Of course, like a lot of my daydreams, this one is so full of what-ifs I probably should’ve stopped about a half-second into it.

But can you imaging having that kind of freedom?

Of course, I didn’t need Twitter to inform me of the existence of Las Vegas, or to tell me that Tegan and Sara were playing there on Wednesday. I knew those things already(well, I’m only mostly sure that Vegas exists), so Twitter’s not at fault here, as much as I’d like to blame it. Stupid Twitter.

So how can I cope with spending my days working when I’d really rather be writing? How do people do this?

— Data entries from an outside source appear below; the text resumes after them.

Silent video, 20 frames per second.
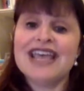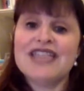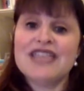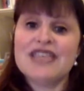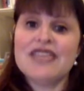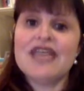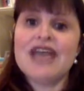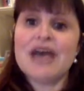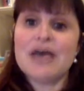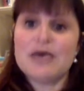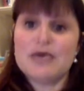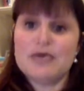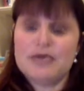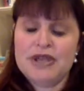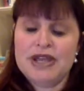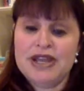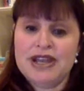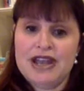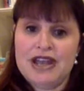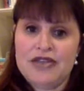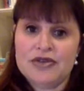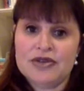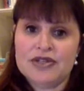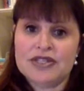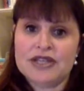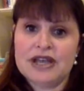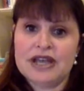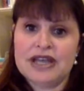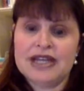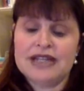then that would be another
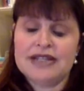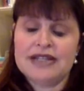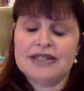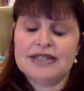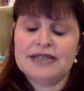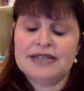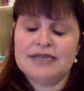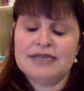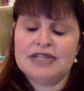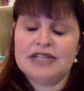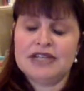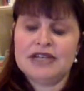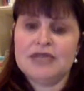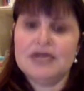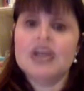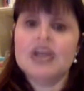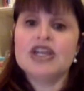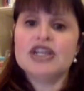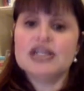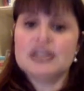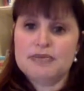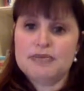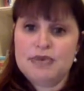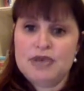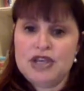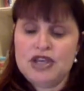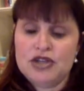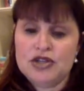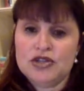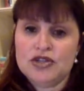sign and symptom to
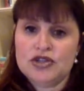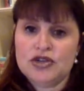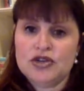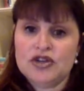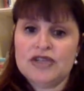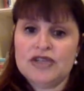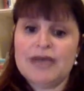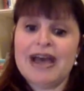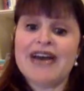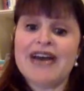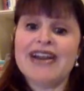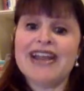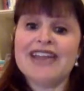be concerned about.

I’m reminded of this TED Talk given by Jane McGonigal, especially the part about the “top five regrets of the dying.” Watch it. I’ll wait:

First time I saw that, I’ll admit, I teared up a bit. I thought about what it would take, when it was time to move on, to feel like I’d lived a full and meaningful life. Really makes you think about your priorities. And when I remember, I try to do some of the stuff she suggests throughout my day. It helps.

Writing is one of the things that really makes me happy. Whether it’s a rambling blog post or a groundbreaking sci-fi short story, writing helps me to be fulfilled.  Video games are another thing. As long as I’m doing one of those things, my time isn’t being wasted. I’ll die a happy, handsome, old man.

I never sent that Tweet I drafted. Instead, I got bummed out and sat down to write this blog post. Now, having written and shared something, I feel better.

You do what you have to, and fill the rest of your hours with what you love.